**AVAILABLE DATA**

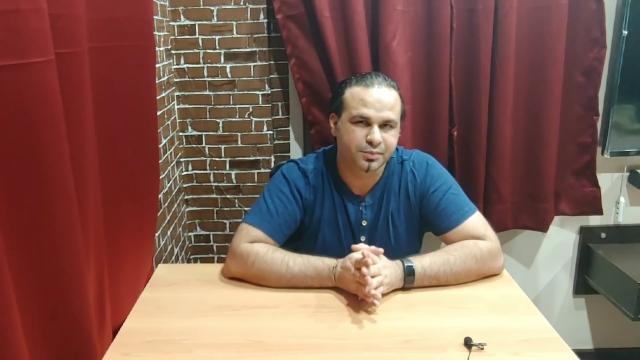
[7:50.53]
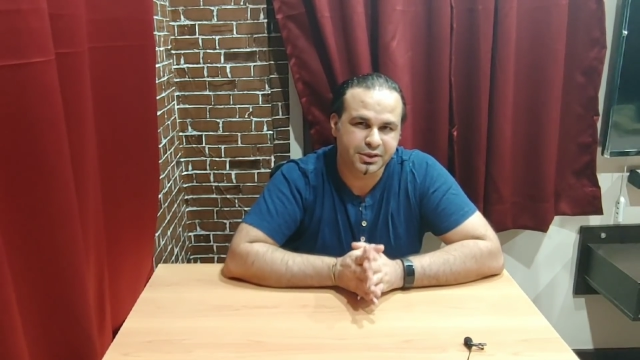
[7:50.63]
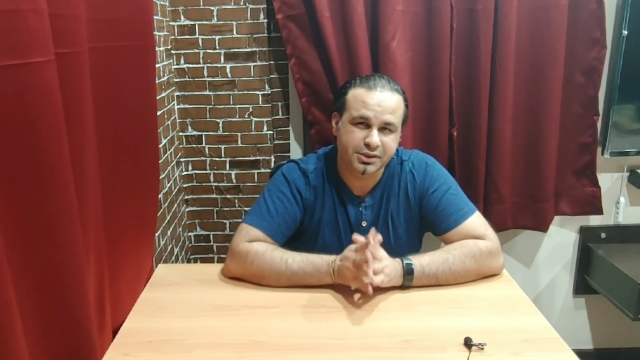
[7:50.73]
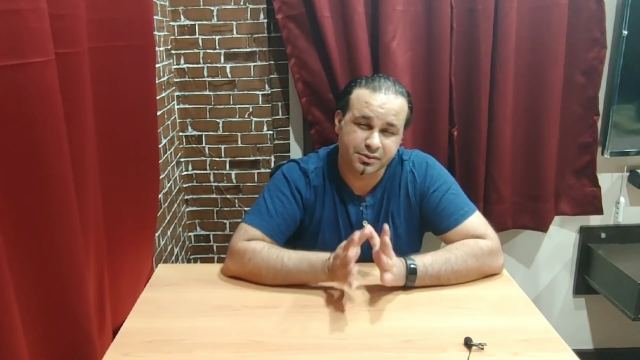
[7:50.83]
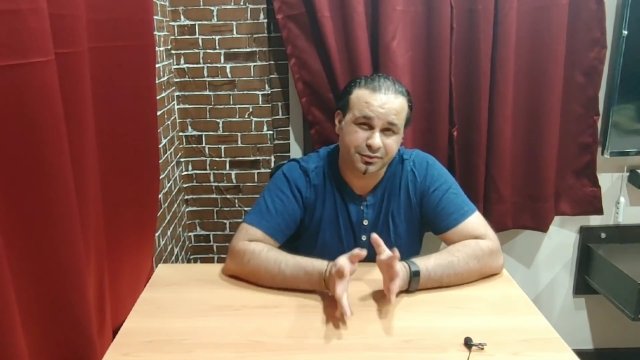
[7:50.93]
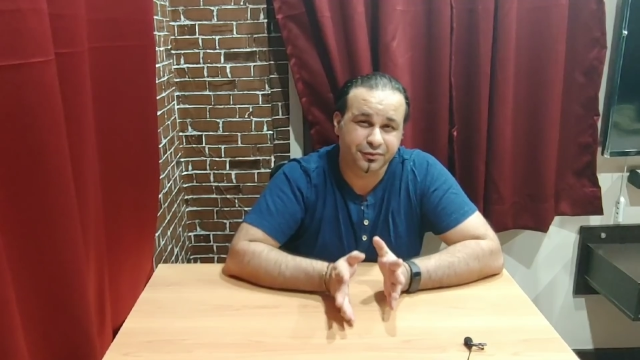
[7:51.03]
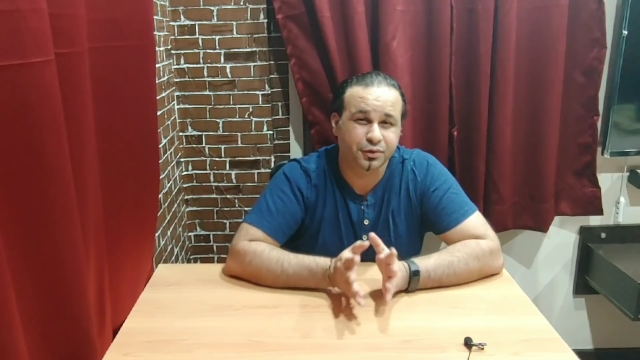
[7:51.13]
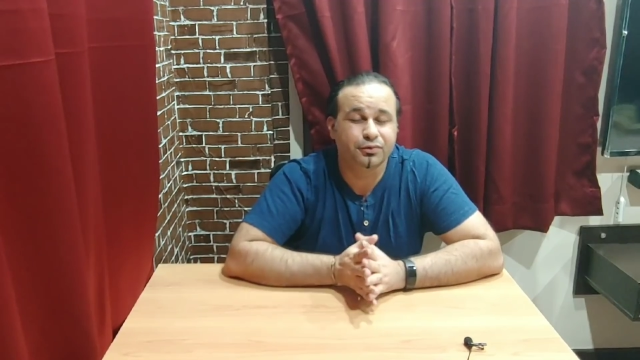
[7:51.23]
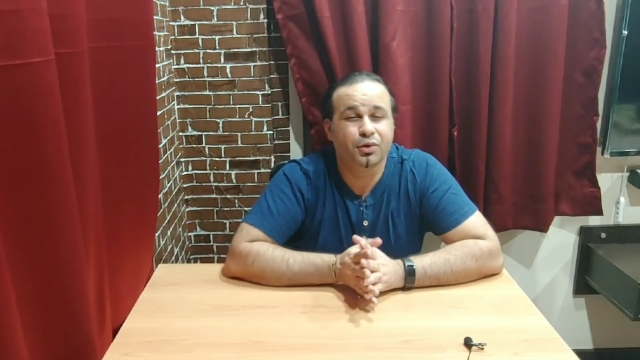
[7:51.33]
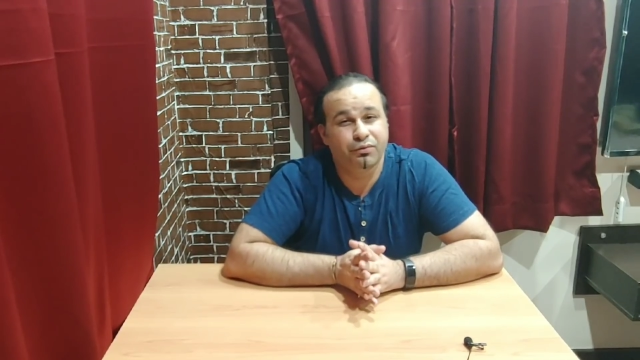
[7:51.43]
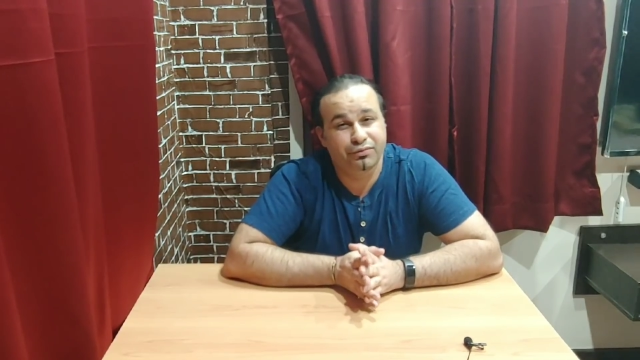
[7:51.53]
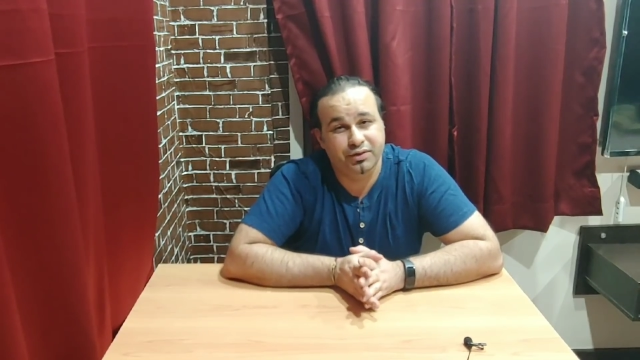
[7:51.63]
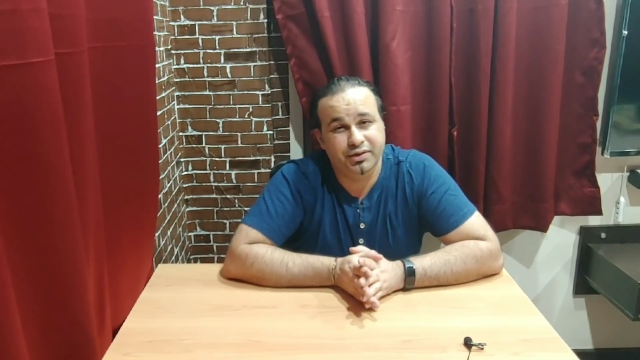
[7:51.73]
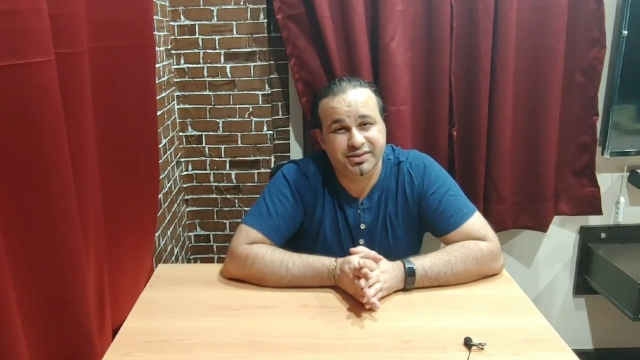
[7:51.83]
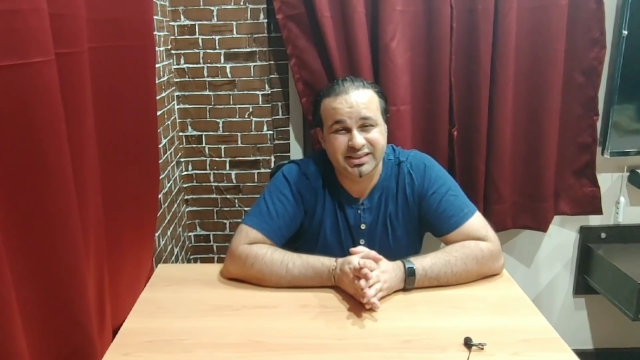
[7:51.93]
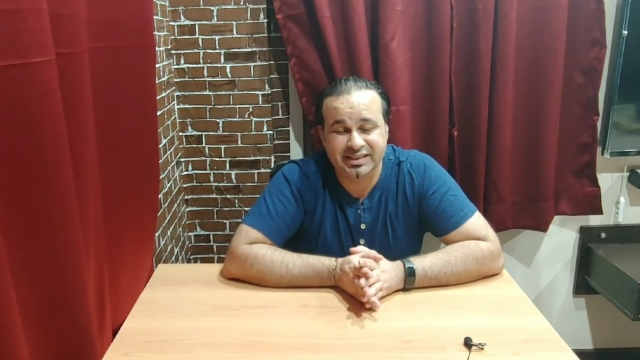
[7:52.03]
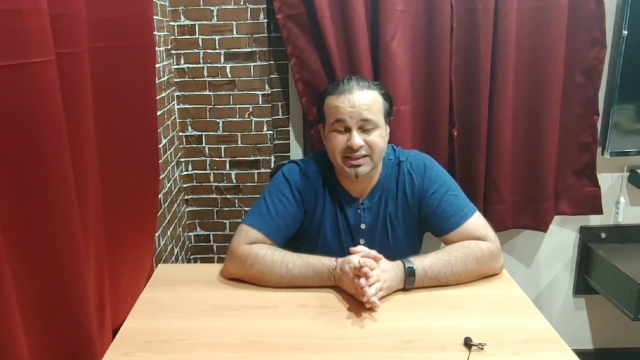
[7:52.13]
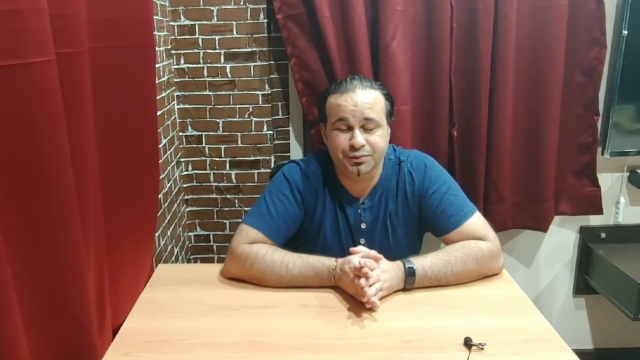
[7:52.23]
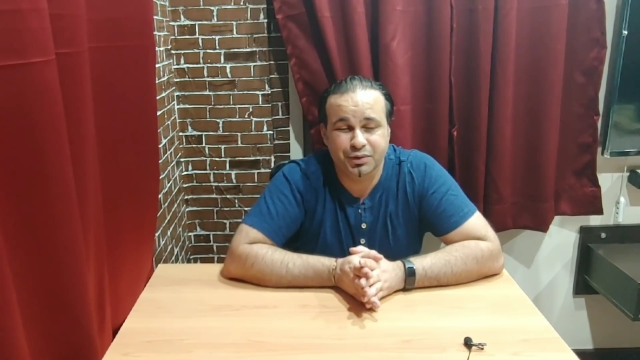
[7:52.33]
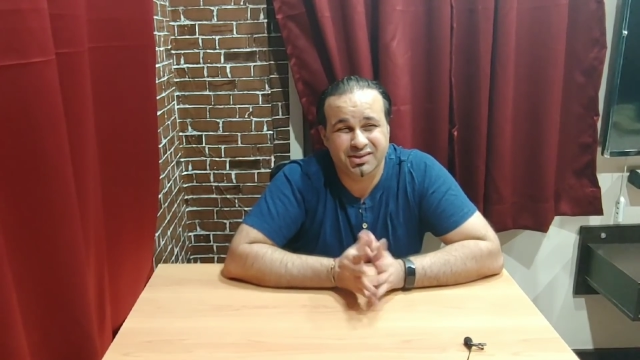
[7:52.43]
rupees if you go for the 6
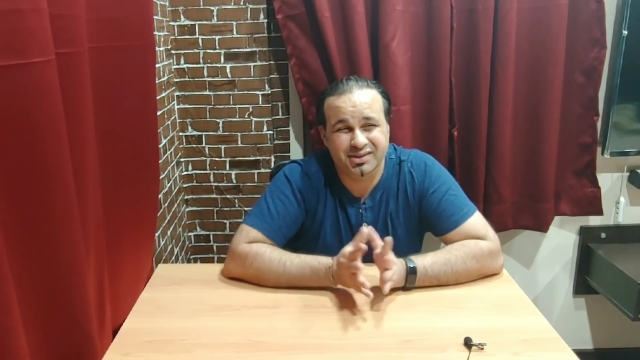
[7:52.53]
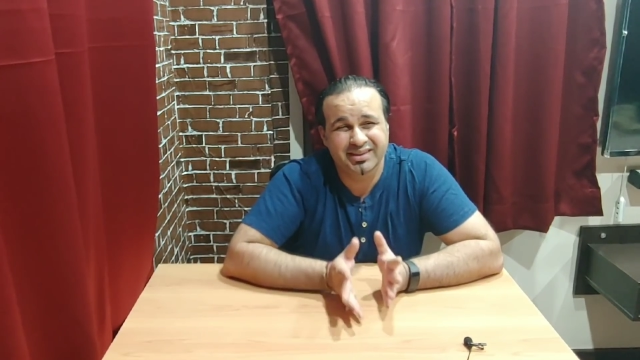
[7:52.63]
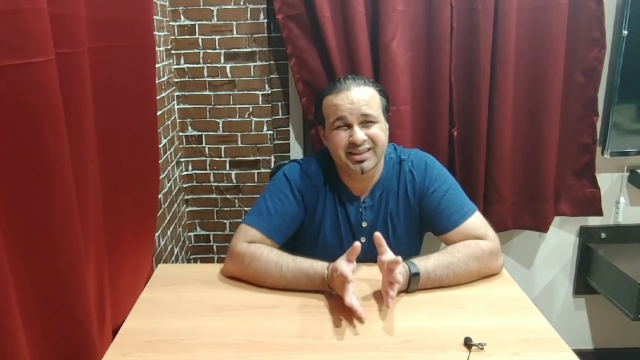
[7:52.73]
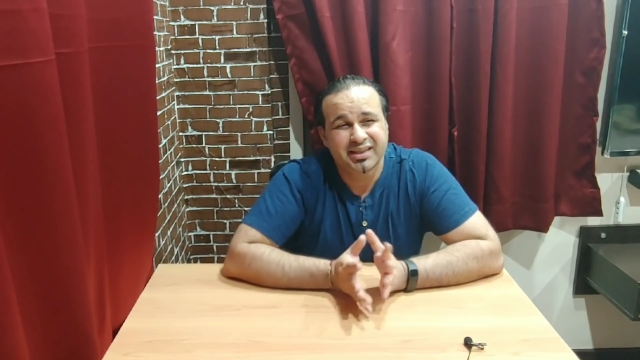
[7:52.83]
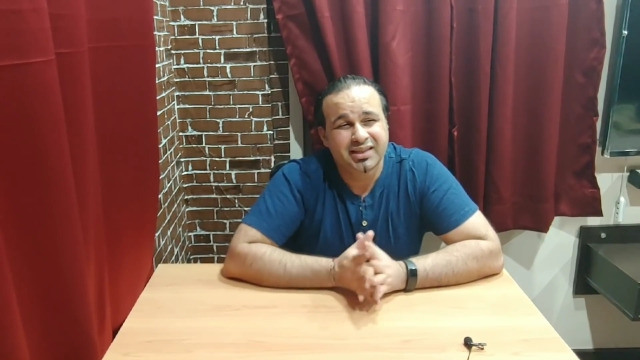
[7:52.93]
gig version.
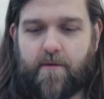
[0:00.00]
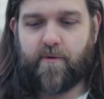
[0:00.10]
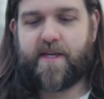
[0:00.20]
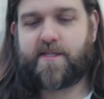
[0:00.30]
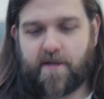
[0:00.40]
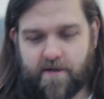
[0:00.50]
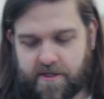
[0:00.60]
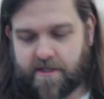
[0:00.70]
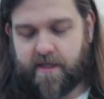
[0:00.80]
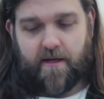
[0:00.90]

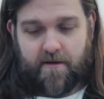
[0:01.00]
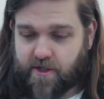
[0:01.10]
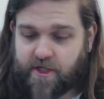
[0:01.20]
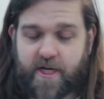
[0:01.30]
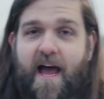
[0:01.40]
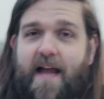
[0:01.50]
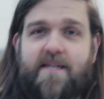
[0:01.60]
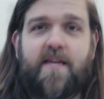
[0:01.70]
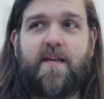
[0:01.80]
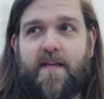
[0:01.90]
researched, shot,
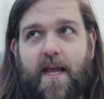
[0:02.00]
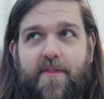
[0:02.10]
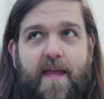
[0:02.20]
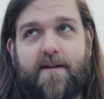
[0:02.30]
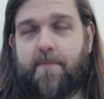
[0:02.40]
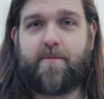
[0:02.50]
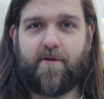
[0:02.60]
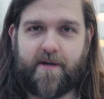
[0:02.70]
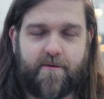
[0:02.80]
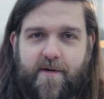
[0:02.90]
and then
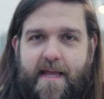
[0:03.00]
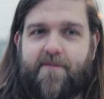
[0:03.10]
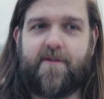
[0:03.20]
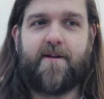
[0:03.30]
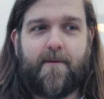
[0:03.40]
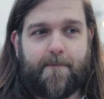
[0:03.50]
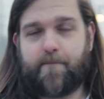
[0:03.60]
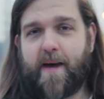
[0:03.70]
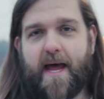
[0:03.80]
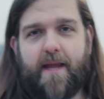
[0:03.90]
uploaded and whatever
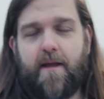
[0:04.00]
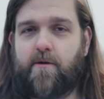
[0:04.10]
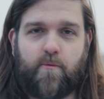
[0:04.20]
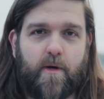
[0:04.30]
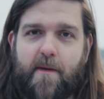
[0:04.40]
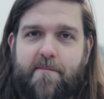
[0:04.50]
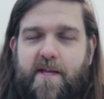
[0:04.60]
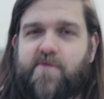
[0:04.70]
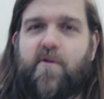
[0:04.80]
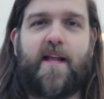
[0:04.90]
by one of my
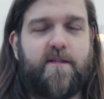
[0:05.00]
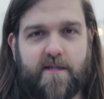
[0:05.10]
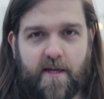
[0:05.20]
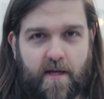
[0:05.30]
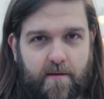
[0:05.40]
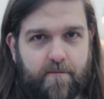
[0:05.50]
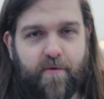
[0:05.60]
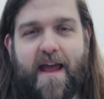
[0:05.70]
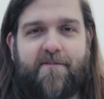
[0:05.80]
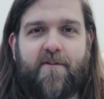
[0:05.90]
best friends,
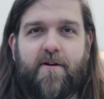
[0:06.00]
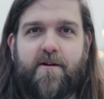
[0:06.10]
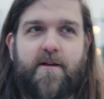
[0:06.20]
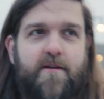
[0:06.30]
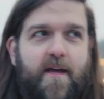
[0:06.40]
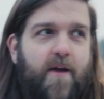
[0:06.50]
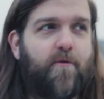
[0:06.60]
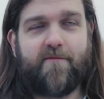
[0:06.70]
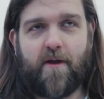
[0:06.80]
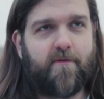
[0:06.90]
Bradford,
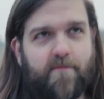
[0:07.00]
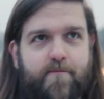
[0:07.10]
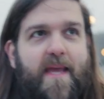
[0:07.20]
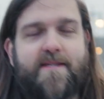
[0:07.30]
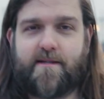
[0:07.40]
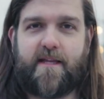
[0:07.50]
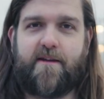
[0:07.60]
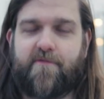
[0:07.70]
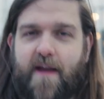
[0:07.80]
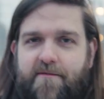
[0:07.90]
who I've known basically
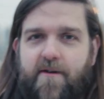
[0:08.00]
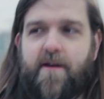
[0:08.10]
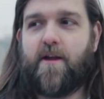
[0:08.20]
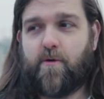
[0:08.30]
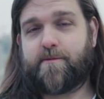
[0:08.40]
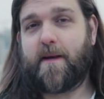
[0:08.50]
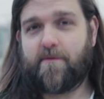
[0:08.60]
forever, which, by the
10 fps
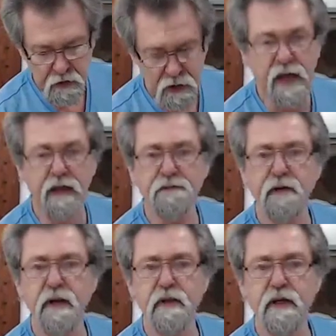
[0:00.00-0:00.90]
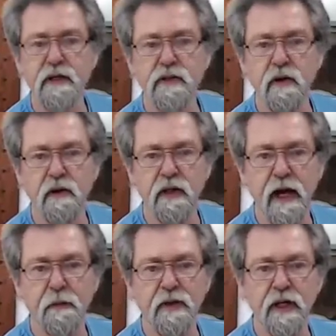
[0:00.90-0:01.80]
I can't find these on
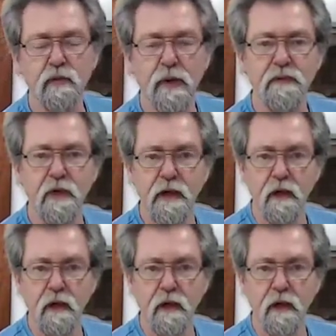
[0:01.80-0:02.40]
Carbatec's website.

**WHAT YOU WILL DO**
The data is to be restated word for word, with any pictures set aside.

**REPLY TO THE TASK**
[7:50.53]
[7:50.63]
[7:50.73]
[7:50.83]
[7:50.93]
[7:51.03]
[7:51.13]
[7:51.23]
[7:51.33]
[7:51.43]
[7:51.53]
[7:51.63]
[7:51.73]
[7:51.83]
[7:51.93]
[7:52.03]
[7:52.13]
[7:52.23]
[7:52.33]
[7:52.43]
rupees if you go for the 6
[7:52.53]
[7:52.63]
[7:52.73]
[7:52.83]
[7:52.93]
gig version.
[0:00.00]
[0:00.10]
[0:00.20]
[0:00.30]
[0:00.40]
[0:00.50]
[0:00.60]
[0:00.70]
[0:00.80]
[0:00.90]

[0:01.00]
[0:01.10]
[0:01.20]
[0:01.30]
[0:01.40]
[0:01.50]
[0:01.60]
[0:01.70]
[0:01.80]
[0:01.90]
researched, shot,
[0:02.00]
[0:02.10]
[0:02.20]
[0:02.30]
[0:02.40]
[0:02.50]
[0:02.60]
[0:02.70]
[0:02.80]
[0:02.90]
and then
[0:03.00]
[0:03.10]
[0:03.20]
[0:03.30]
[0:03.40]
[0:03.50]
[0:03.60]
[0:03.70]
[0:03.80]
[0:03.90]
uploaded and whatever
[0:04.00]
[0:04.10]
[0:04.20]
[0:04.30]
[0:04.40]
[0:04.50]
[0:04.60]
[0:04.70]
[0:04.80]
[0:04.90]
by one of my
[0:05.00]
[0:05.10]
[0:05.20]
[0:05.30]
[0:05.40]
[0:05.50]
[0:05.60]
[0:05.70]
[0:05.80]
[0:05.90]
best friends,
[0:06.00]
[0:06.10]
[0:06.20]
[0:06.30]
[0:06.40]
[0:06.50]
[0:06.60]
[0:06.70]
[0:06.80]
[0:06.90]
Bradford,
[0:07.00]
[0:07.10]
[0:07.20]
[0:07.30]
[0:07.40]
[0:07.50]
[0:07.60]
[0:07.70]
[0:07.80]
[0:07.90]
who I've known basically
[0:08.00]
[0:08.10]
[0:08.20]
[0:08.30]
[0:08.40]
[0:08.50]
[0:08.60]
forever, which, by the
10 fps
[0:00.00-0:00.90]
[0:00.90-0:01.80]
I can't find these on
[0:01.80-0:02.40]
Carbatec's website.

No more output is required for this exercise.